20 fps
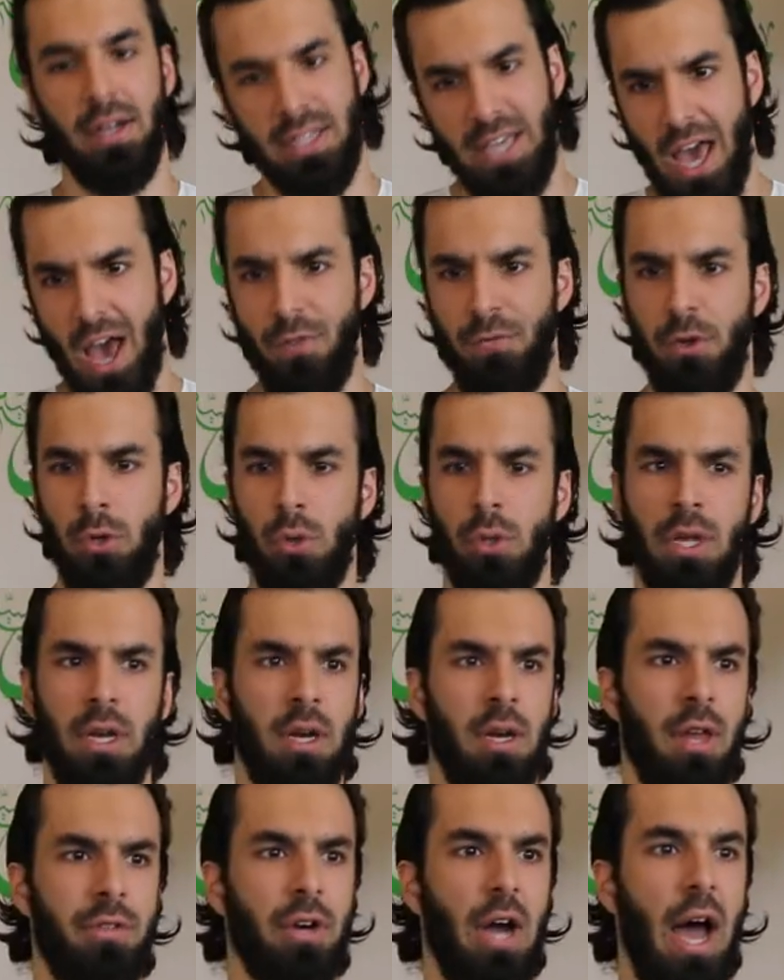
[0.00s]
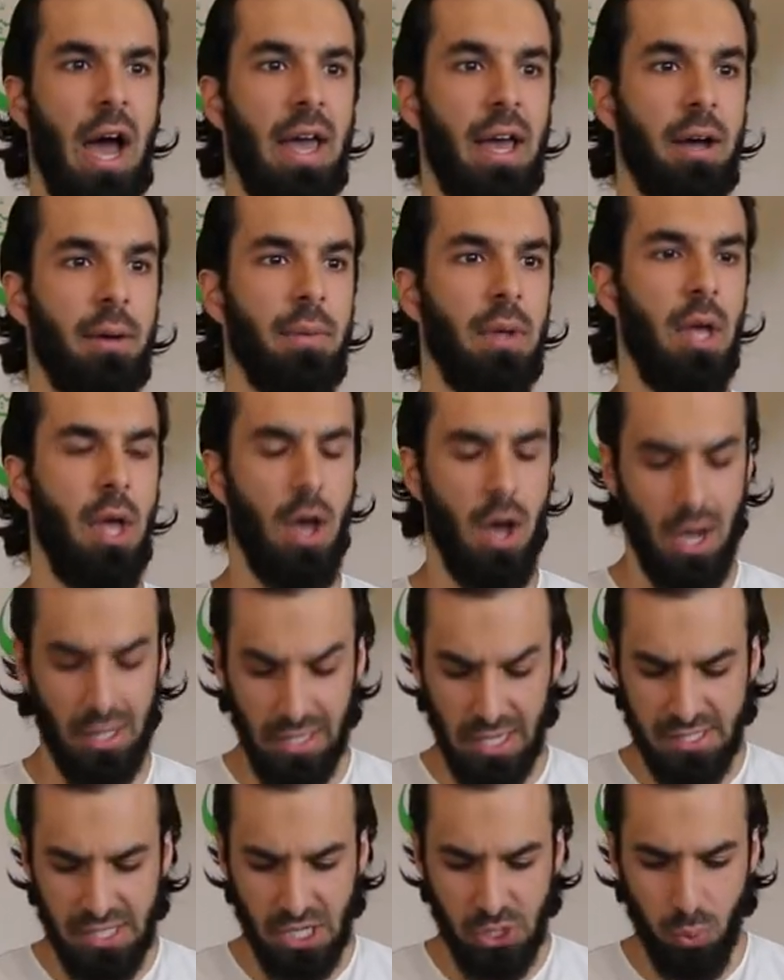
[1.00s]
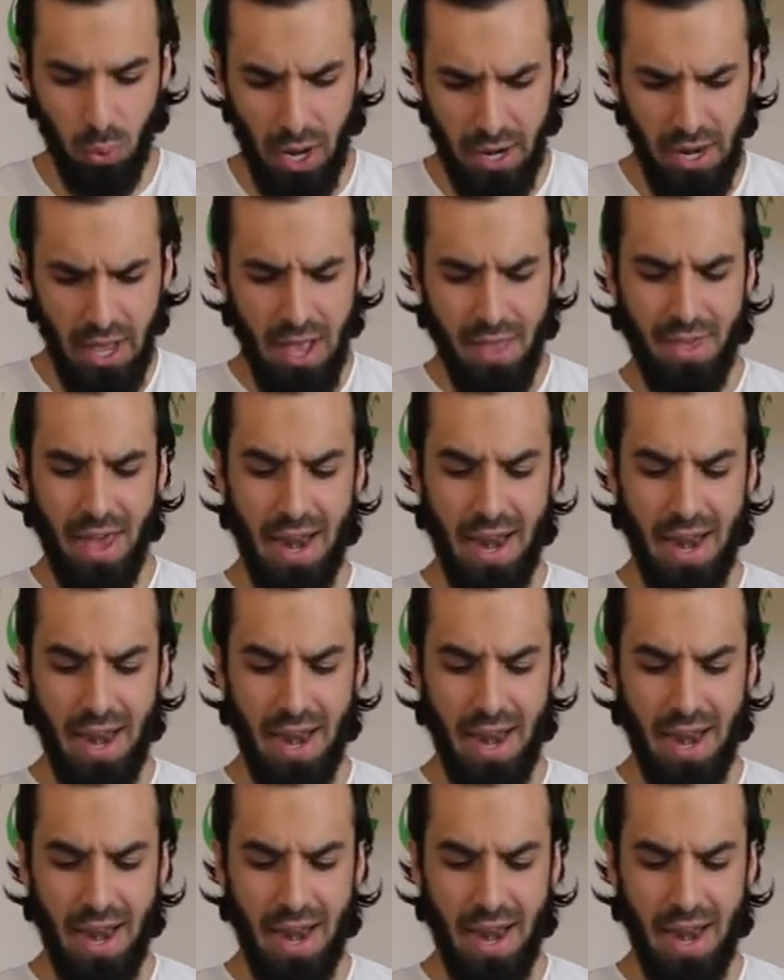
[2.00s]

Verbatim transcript: kafirun in another ayah. Allah says what?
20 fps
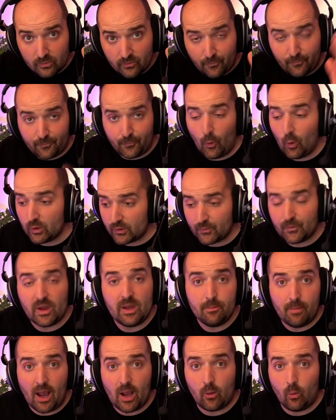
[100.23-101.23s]
force
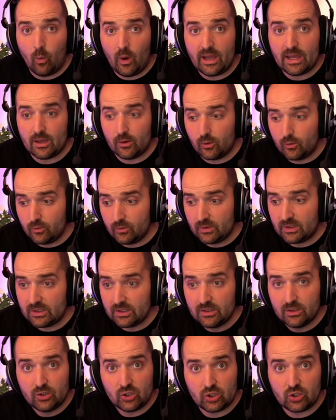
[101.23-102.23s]
feedback wheels
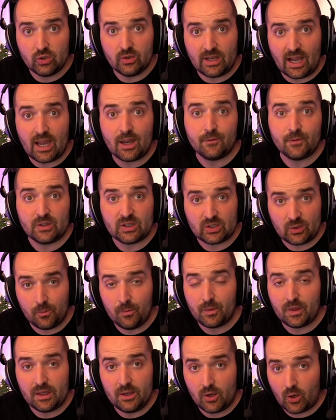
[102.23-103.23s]
should have
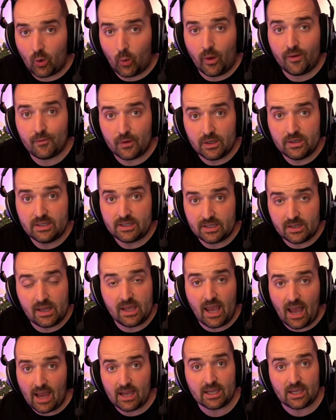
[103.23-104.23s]
something equivalent to the
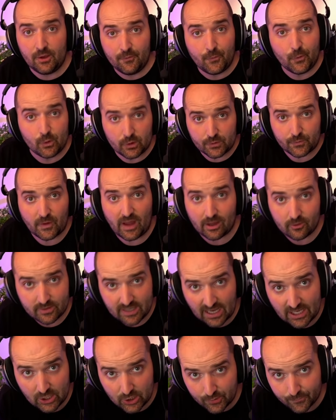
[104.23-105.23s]
AccuForce
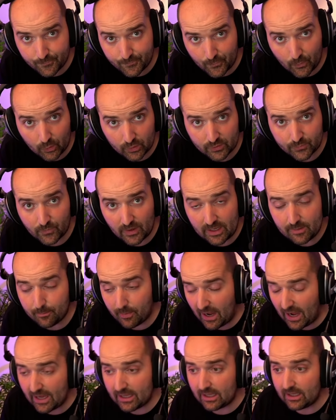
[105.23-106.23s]
Foundation force
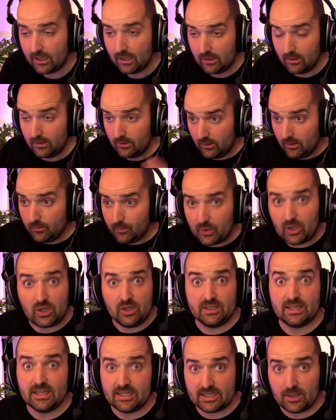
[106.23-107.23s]
feedback
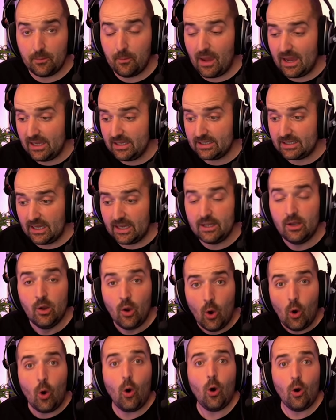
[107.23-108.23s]
because it's amazing
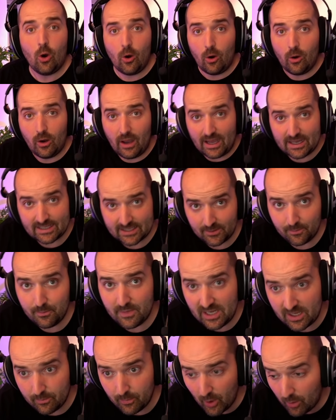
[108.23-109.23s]
or at a
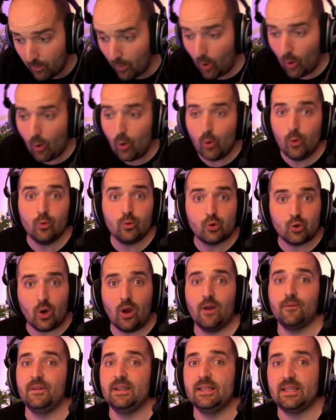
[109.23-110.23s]
minimum, all
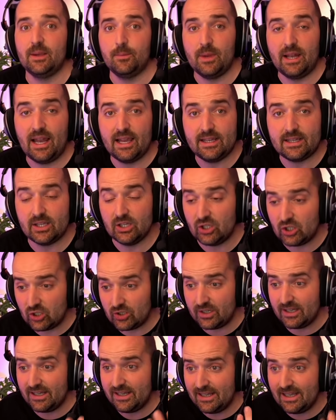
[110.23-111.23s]
driving simulators should
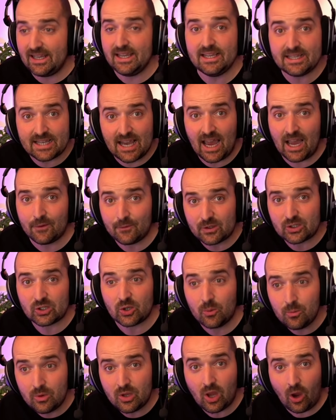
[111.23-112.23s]
at least have
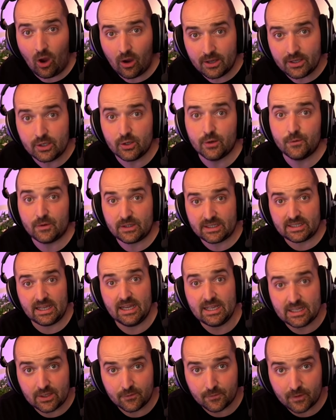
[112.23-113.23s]
some kind of
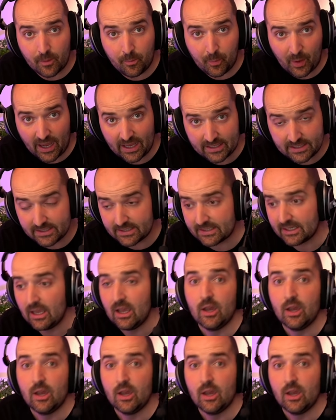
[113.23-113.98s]
seat of the pants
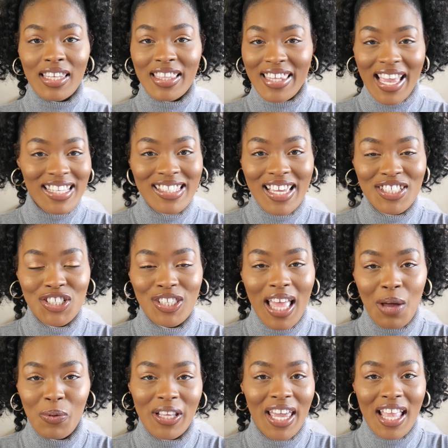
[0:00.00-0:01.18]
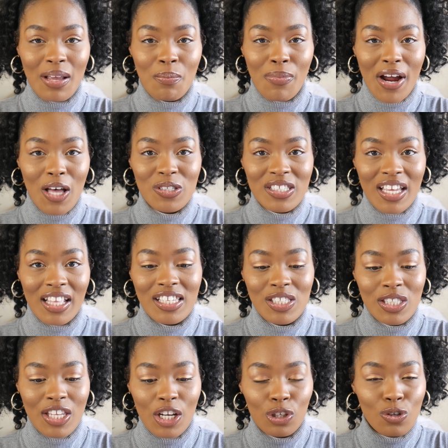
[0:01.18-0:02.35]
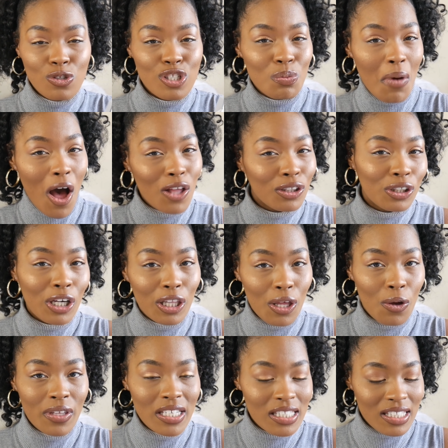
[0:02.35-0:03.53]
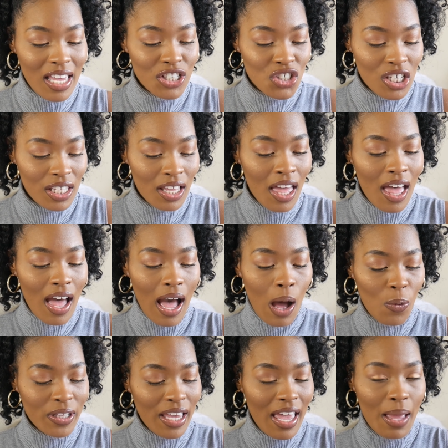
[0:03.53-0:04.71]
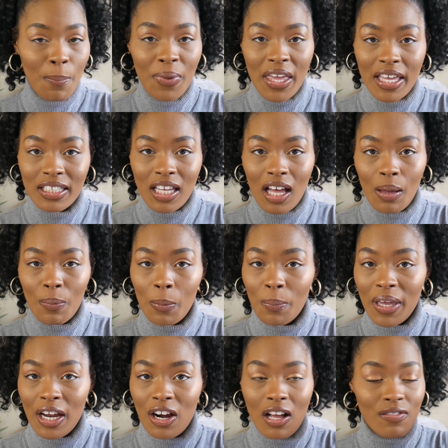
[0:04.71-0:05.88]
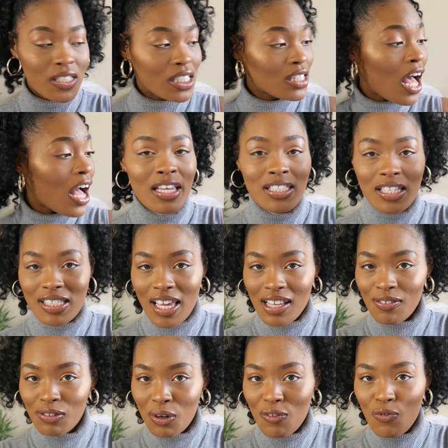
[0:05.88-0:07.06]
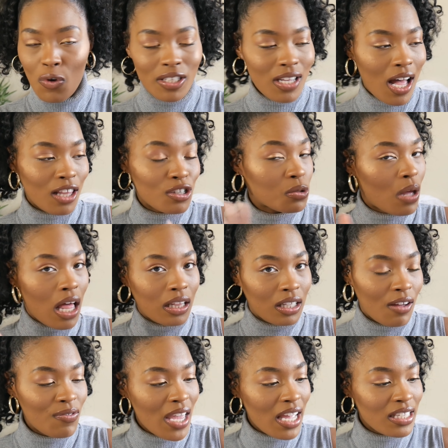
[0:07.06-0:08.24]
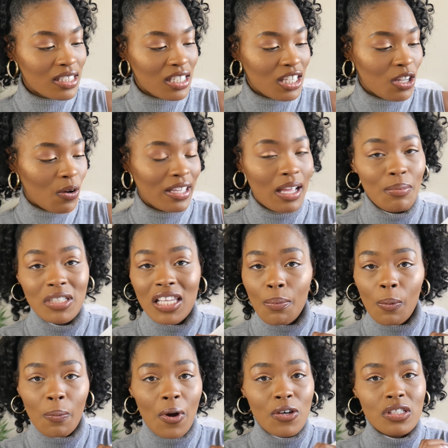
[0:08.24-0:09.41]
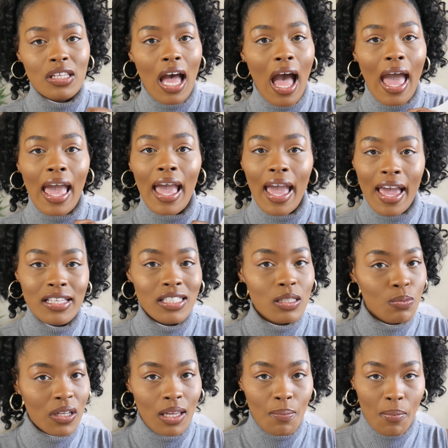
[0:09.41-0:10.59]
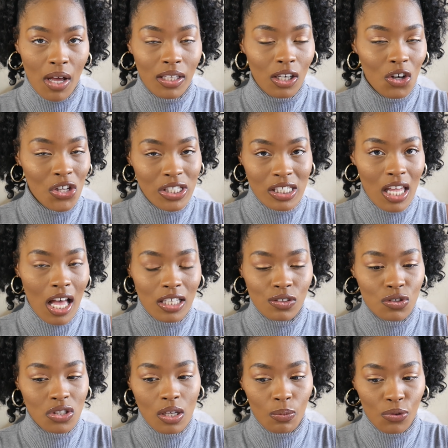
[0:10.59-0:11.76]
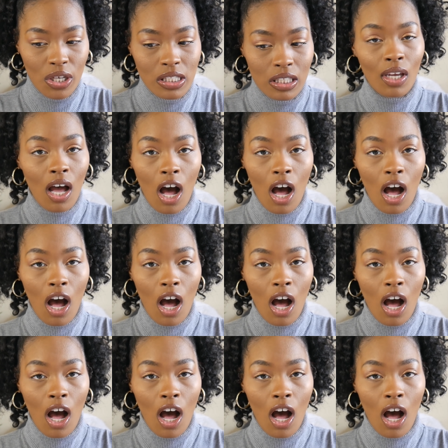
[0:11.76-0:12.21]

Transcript: The next section that I went ahead and browsed in is their little small little clothing section. I went ahead and picked up a pair of socks. It's a set of three, four dollars, so I love that deal. And I'm the type of person I hate spending money on socks for some reason.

* [REQUIRED WORK] Reproduce the listing above from the line that holds "[105.23-106.23s]" through the line that holds "[0:11.76-0:12.21]", both included, with the pictures left out.

* [ANSWER TO THIS PROBLEM]
[105.23-106.23s]
Foundation force
[106.23-107.23s]
feedback
[107.23-108.23s]
because it's amazing
[108.23-109.23s]
or at a
[109.23-110.23s]
minimum, all
[110.23-111.23s]
driving simulators should
[111.23-112.23s]
at least have
[112.23-113.23s]
some kind of
[113.23-113.98s]
seat of the pants
[0:00.00-0:01.18]
[0:01.18-0:02.35]
[0:02.35-0:03.53]
[0:03.53-0:04.71]
[0:04.71-0:05.88]
[0:05.88-0:07.06]
[0:07.06-0:08.24]
[0:08.24-0:09.41]
[0:09.41-0:10.59]
[0:10.59-0:11.76]
[0:11.76-0:12.21]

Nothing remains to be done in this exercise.